-- Aim of the task --
Using the listing below, please count the lines that contain the string "second". Only the number is wanted.

┌──

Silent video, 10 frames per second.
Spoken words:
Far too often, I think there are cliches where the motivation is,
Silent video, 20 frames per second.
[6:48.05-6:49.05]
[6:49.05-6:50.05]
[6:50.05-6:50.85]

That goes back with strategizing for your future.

└──
┌──

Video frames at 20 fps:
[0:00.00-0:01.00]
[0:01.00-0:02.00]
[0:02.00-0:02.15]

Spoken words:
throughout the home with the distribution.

└──

-- Expected output --
2